Verso des fiches R.ARA001 et V.ARA001 présentant chacune une carte détaillée du tracé, la description numérotée des étapes avec distances et dénivelés cumulés, ainsi que des rubriques complémentaires (variantes, accès, anecdote) et un QR code pour télécharger le tracé GPX
Le verso des fiches topo : carte du tracé, étapes détaillées et informations pratiques pour partir sur le terrain en toute autonomie.

Sur les fiches de parcours, rouge à pied et bleu à vélo, Nous avons toutes les précisions nécessaires.
Sur le recto :

  • La région
  • Le nom du parcours
  • La durée, entre 2 et 10 jours
  • Niveau d’accès (débutant, intermédiaire, etc)
  • Présentation du parcours
  • Topoguide, gravel et références des cartes IGN correspondantes
  • Type d’itinéraire boucle ou itinérance
  • Distance, dénivelé
  • Point de départ et d’arrivée
  • Période conseillée.

Au verso :

  • Extrait de la carte avec le circuit
  • Déroulés des étapes
  • Informations complémentaires (variantes, accès, sommets, etc.)
  • QrCode pour télécharger la trace GPX

La carte

Carte papier grand format Recto Verso partiellement dépliée, montrant la partie nord-ouest de la France avec ses points d'intérêt outdoor codés par couleur, sa légende et son index des régions et départements
Le recto de la carte : plus de 600 points d’intérêt outdoor (GR®, Véloroutes, Parcs Naturels, massifs…) répartis sur toute la France métropolitaine.
Verso de la carte grand format Recto Verso entièrement déplié, présentant la méthode d'organisation en étapes, un index par région avec fiches descriptives, des listes de points d'intérêt et une section annexes
Le verso de la carte : une méthode complète en 8 étapes pour concevoir son aventure, un index régional détaillé et des annexes pratiques (balisage, matériel, bivouac, GR®, Véloroutes…).

Sur la carte Recto vous avez

  • La carte de France
  • Une légende pour les GR, véloroutes, points d’intérêts etc.,
  • Les départements,
  • Les massifs,
  • Notice d’utilisation, et autres infos.

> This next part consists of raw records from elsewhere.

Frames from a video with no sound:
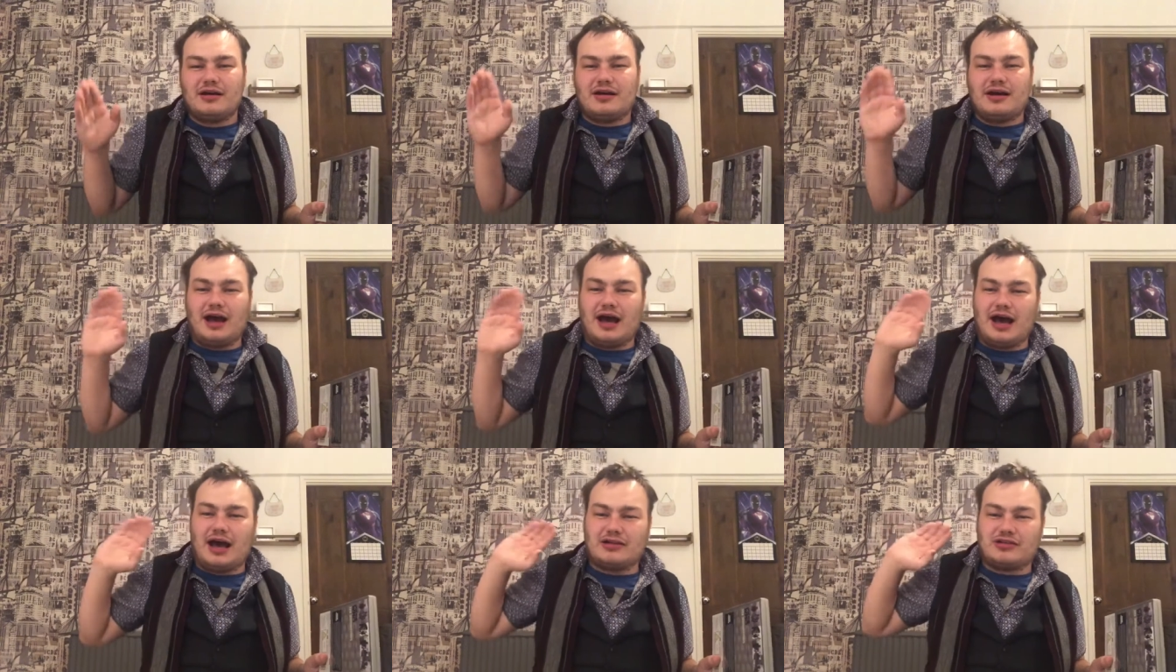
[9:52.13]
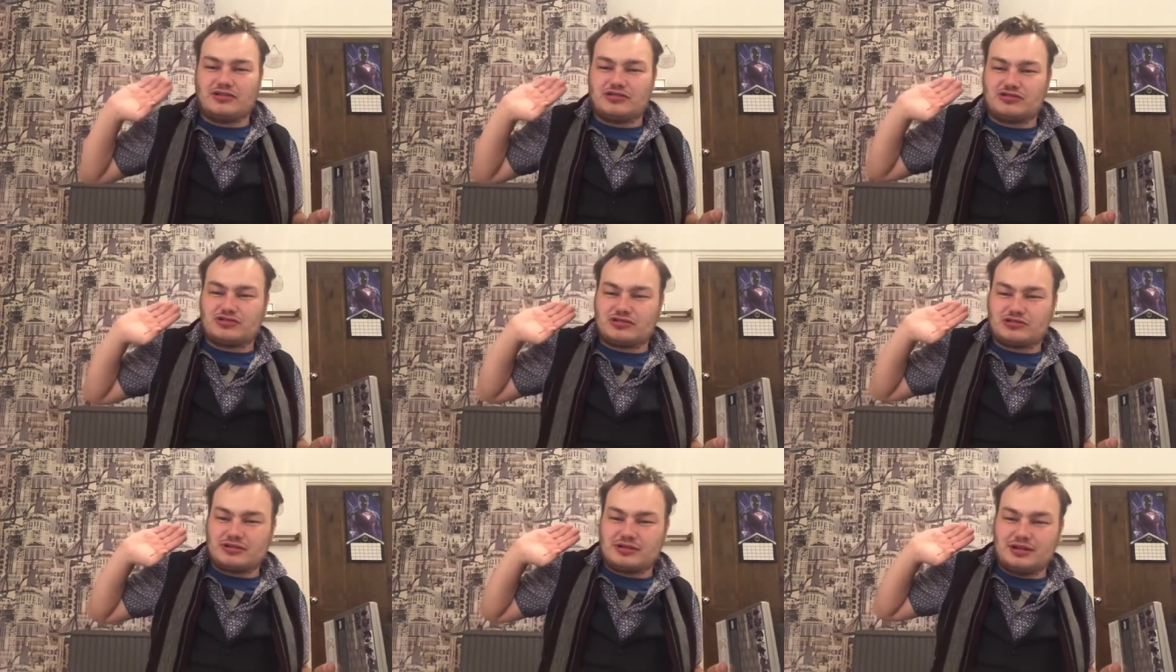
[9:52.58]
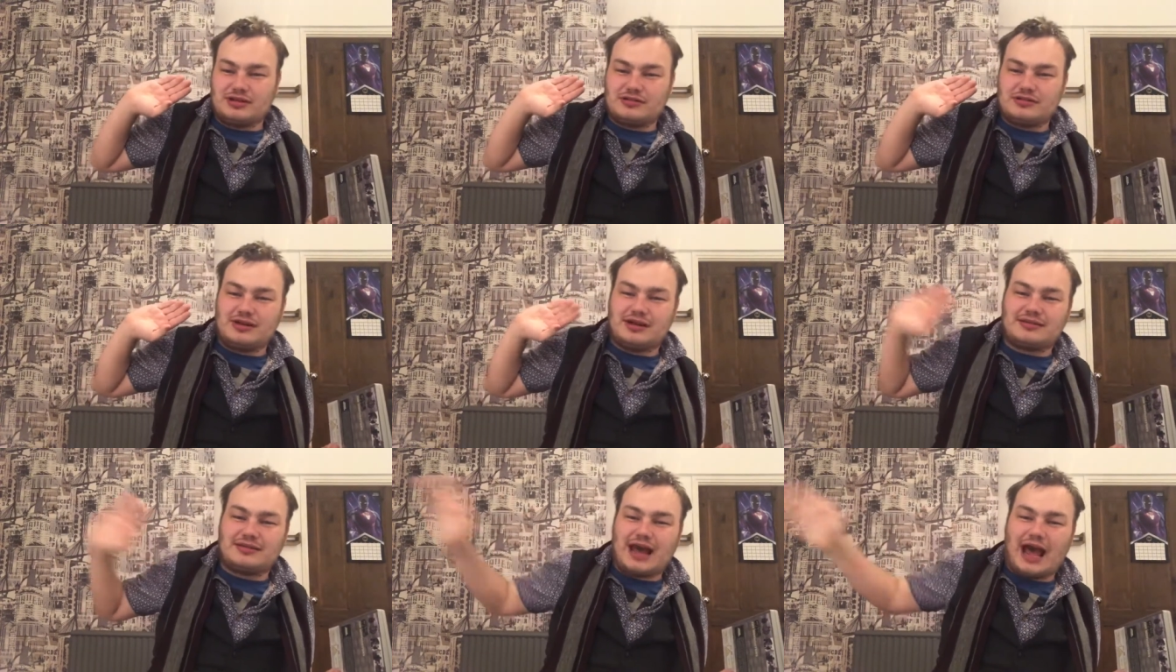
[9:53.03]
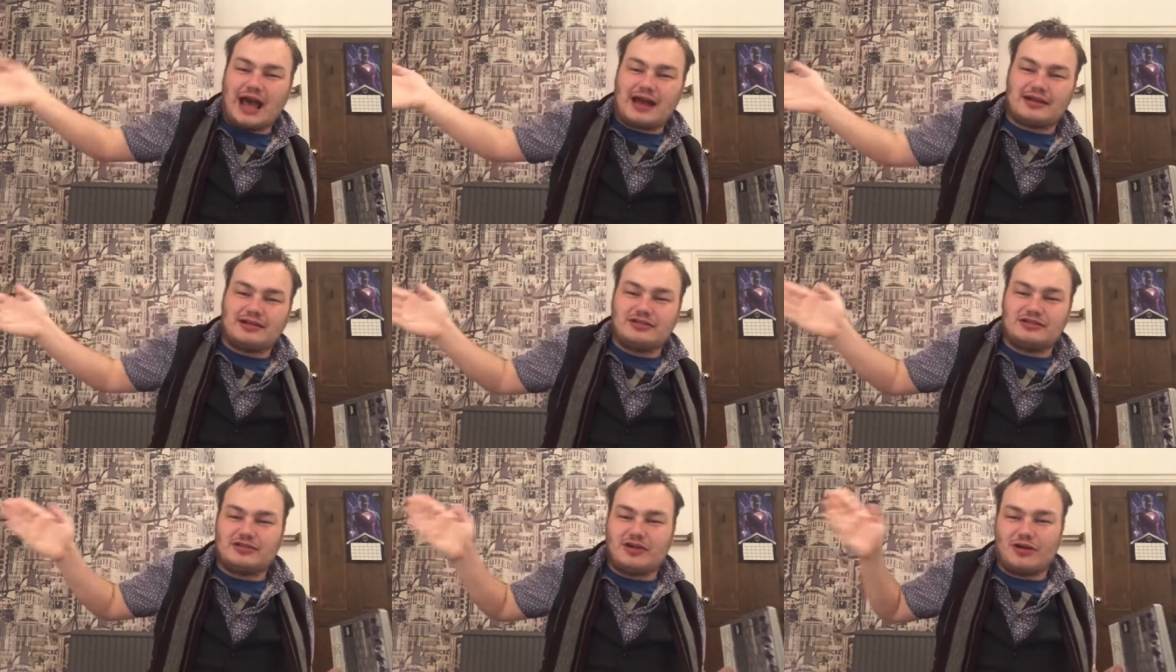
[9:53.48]
just
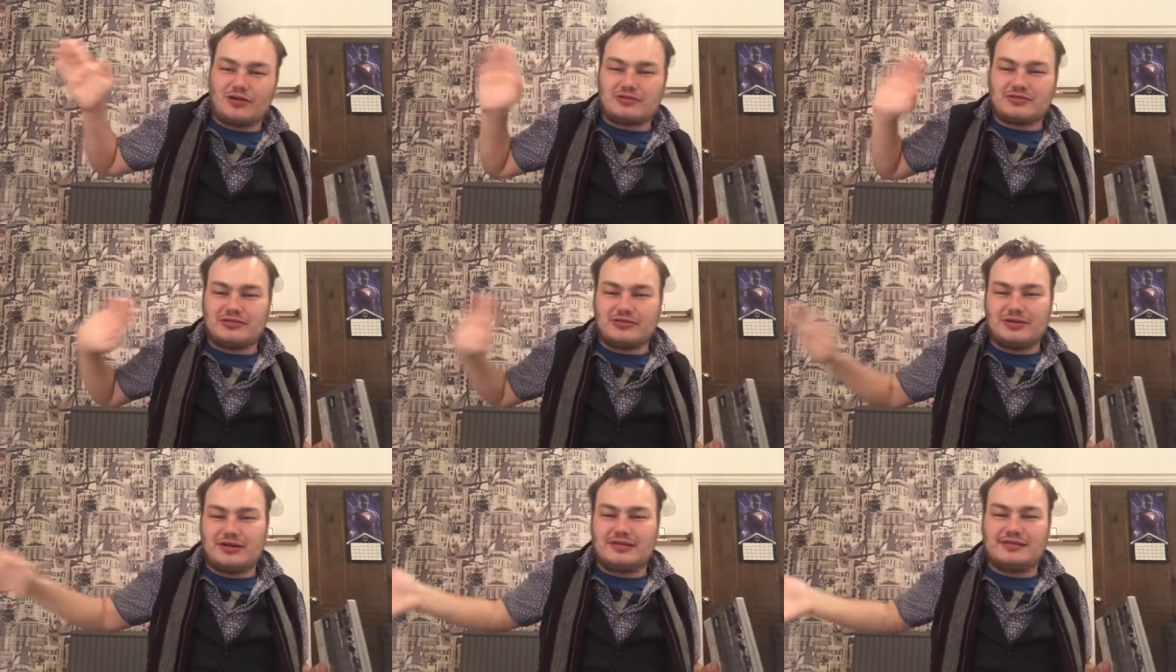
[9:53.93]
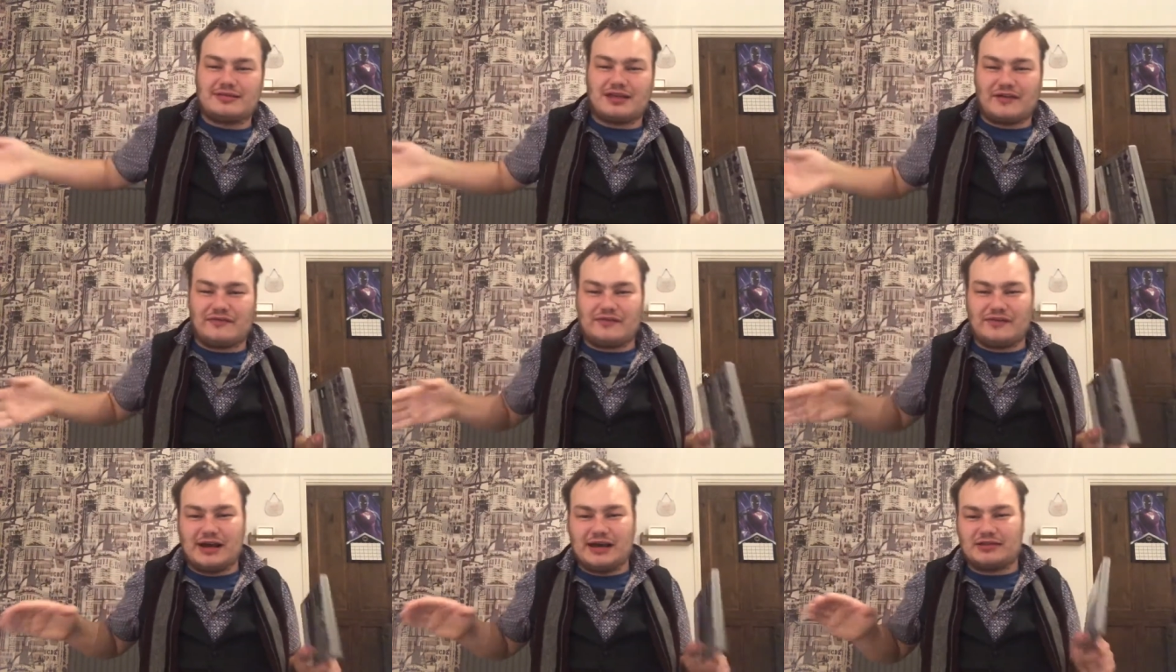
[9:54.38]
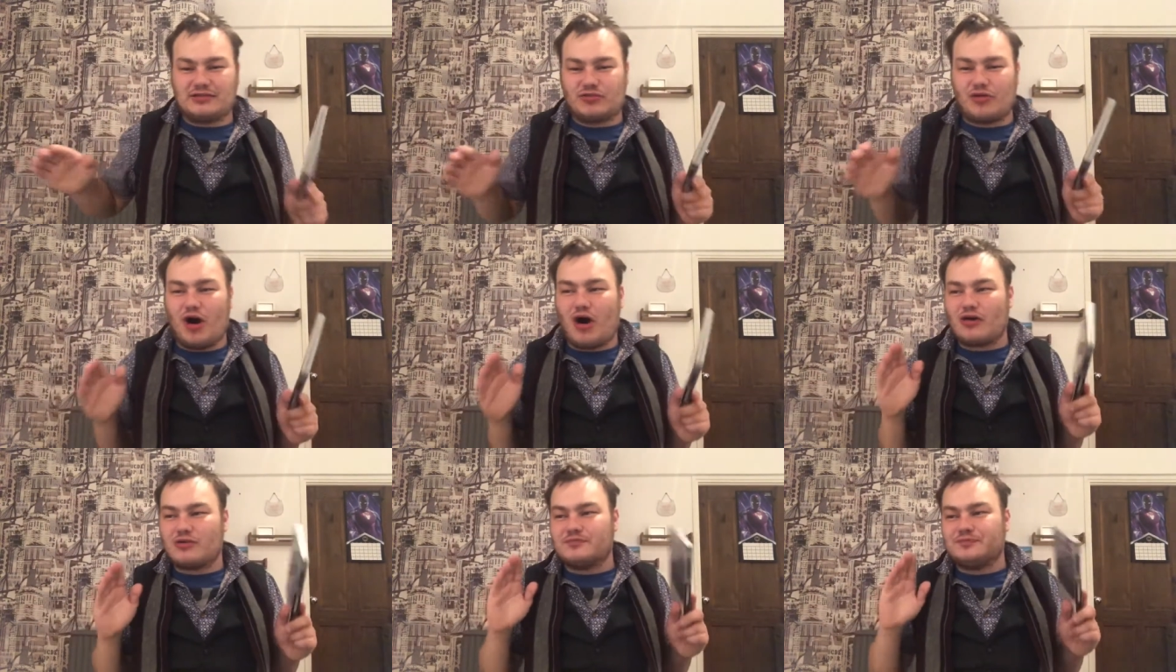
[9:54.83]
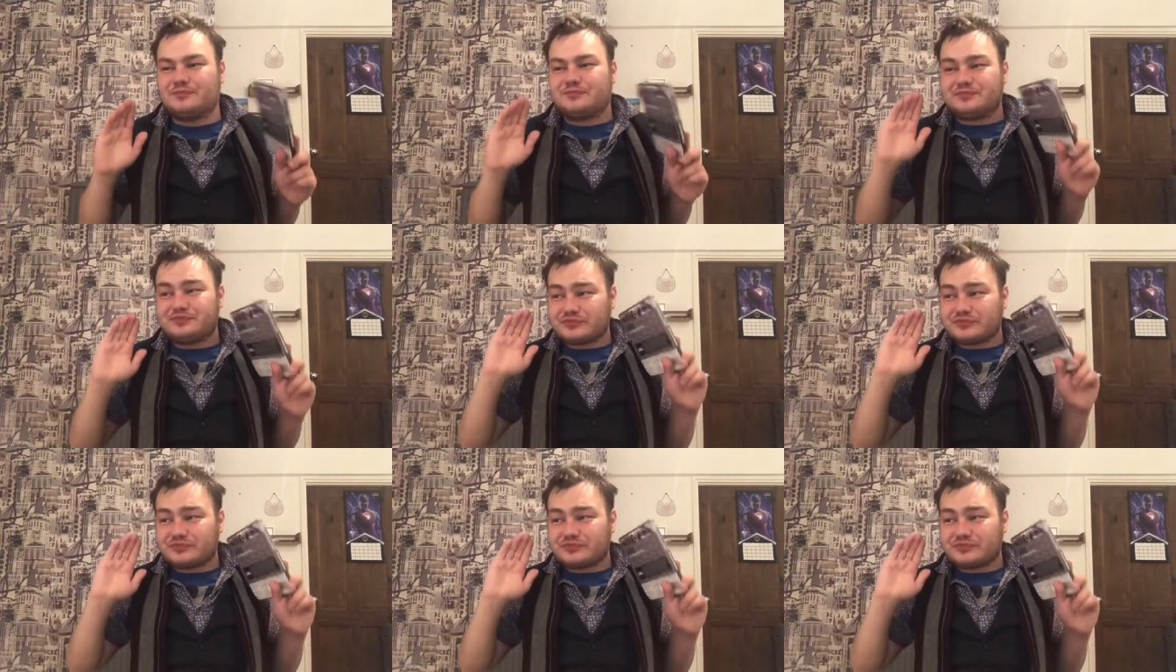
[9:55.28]
attacking the Doctor and stuff later on.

Sur la carte Verso vous avez

  • La méthode détaillée pour utiliser vos fiches et cartes.
  • Index sur les régions avec des précisions concernant chacune des régions.
  • Liste des points d’intérêt, GR, Véloroutes, Parcs, Massifs.
  • Annexes : plein d’informations et conseils complémentaires (matériel, sécurité, balisages, bivouac en France, etc.)

Pour conclure

Une excellente idée de cadeau pour faire découvrir la randonnée ou pour randonneuse, randonneur, à pied ou à vélo qui soit débutant ou confirmé.

Pour aller plus loin :

PS : le coffret que je vous ai présenté date d’il y a deux ans ; il se peut que les nouvelles versions aient un peu changé et une version Europe est aussi sortie.